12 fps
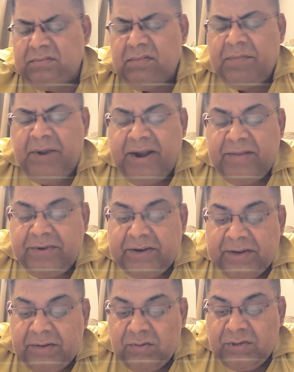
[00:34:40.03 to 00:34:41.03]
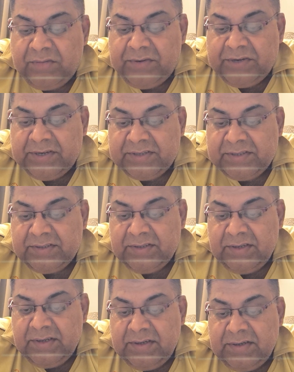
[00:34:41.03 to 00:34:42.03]
bad affecting to the fetus.
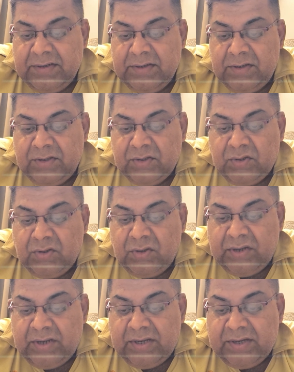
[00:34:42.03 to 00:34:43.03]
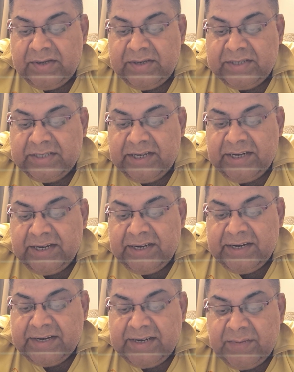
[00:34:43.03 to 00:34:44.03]
So, a study
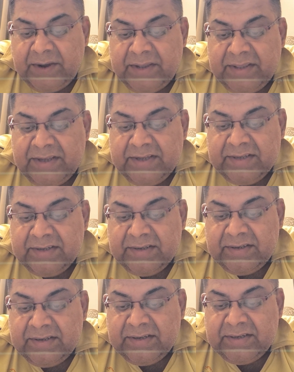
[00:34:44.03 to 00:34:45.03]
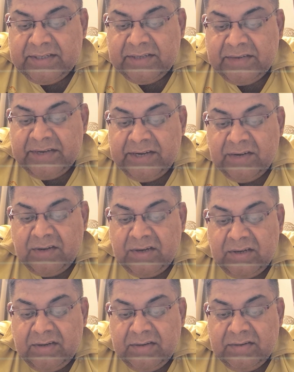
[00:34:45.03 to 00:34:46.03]
conducted by the Chavan et al.,
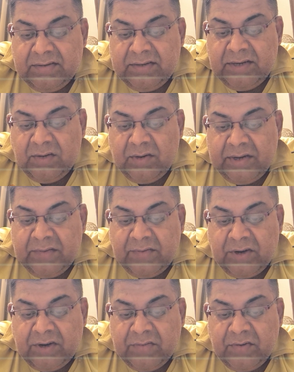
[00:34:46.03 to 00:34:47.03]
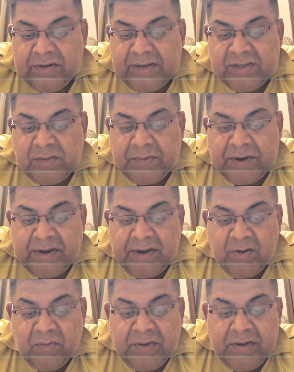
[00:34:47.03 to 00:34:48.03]
including 44 cases of pregnant
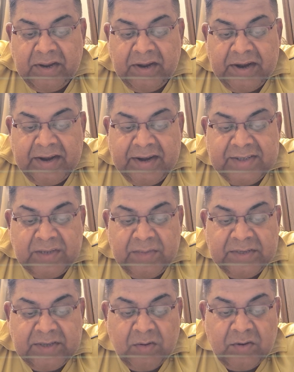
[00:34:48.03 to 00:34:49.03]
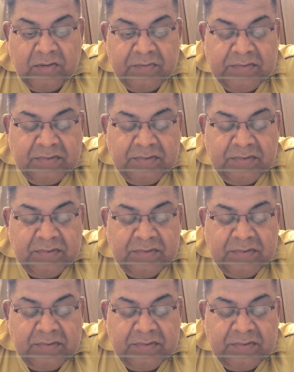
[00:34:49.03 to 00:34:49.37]
women and adrenal cell mass, out of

━━━━━━━━━━━━━━━━━━━━

Your task:
Please print the listing above again word for word, without its pictures.

Reply to the task:
12 fps
[00:34:40.03 to 00:34:41.03]
[00:34:41.03 to 00:34:42.03]
bad affecting to the fetus.
[00:34:42.03 to 00:34:43.03]
[00:34:43.03 to 00:34:44.03]
So, a study
[00:34:44.03 to 00:34:45.03]
[00:34:45.03 to 00:34:46.03]
conducted by the Chavan et al.,
[00:34:46.03 to 00:34:47.03]
[00:34:47.03 to 00:34:48.03]
including 44 cases of pregnant
[00:34:48.03 to 00:34:49.03]
[00:34:49.03 to 00:34:49.37]
women and adrenal cell mass, out of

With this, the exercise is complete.